ASSIGNED TASK
The answer must be the full data, restated word for word, with no pictures in it.

THE RECORDS
------------------------------------------------------------------------
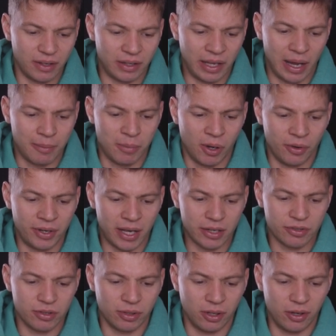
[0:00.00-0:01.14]
they are more
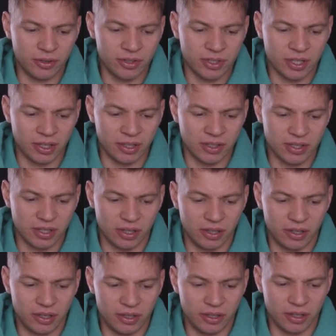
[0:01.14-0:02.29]
natural hunters,
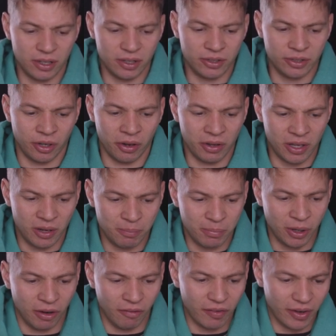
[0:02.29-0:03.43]
none of the
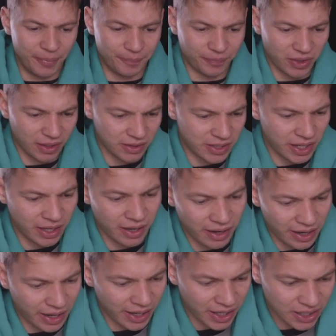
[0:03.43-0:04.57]
above. Taking
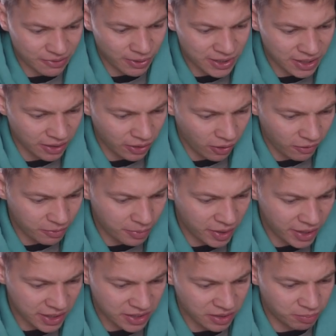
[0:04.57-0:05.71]
an IS red-tailed hawk from the
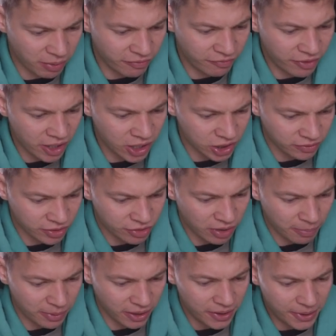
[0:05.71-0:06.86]
nest is preferred over
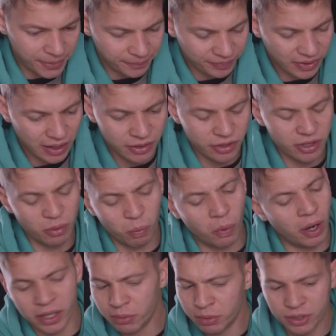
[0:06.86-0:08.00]
trapping. I don't know
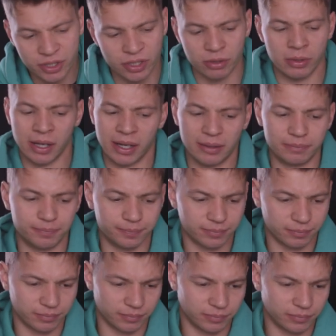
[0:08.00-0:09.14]
why you would do that.
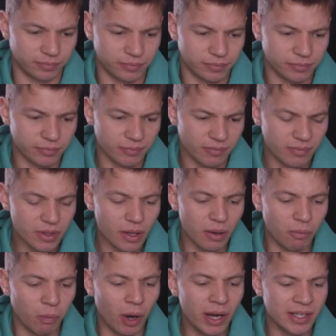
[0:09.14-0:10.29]

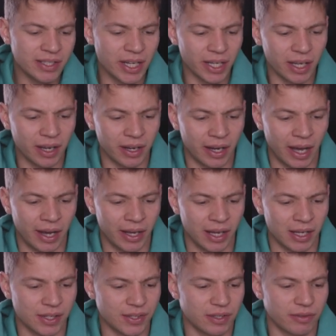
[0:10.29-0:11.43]
Why is taking an
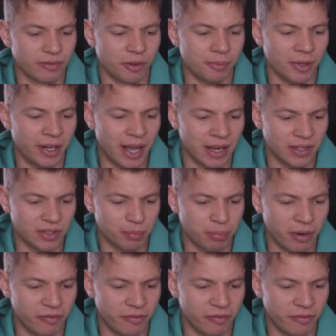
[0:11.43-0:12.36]
IS from the nest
------------------------------------------------------------------------
WORKED SOLUTION
[0:00.00-0:01.14]
they are more
[0:01.14-0:02.29]
natural hunters,
[0:02.29-0:03.43]
none of the
[0:03.43-0:04.57]
above. Taking
[0:04.57-0:05.71]
an IS red-tailed hawk from the
[0:05.71-0:06.86]
nest is preferred over
[0:06.86-0:08.00]
trapping. I don't know
[0:08.00-0:09.14]
why you would do that.
[0:09.14-0:10.29]

[0:10.29-0:11.43]
Why is taking an
[0:11.43-0:12.36]
IS from the nest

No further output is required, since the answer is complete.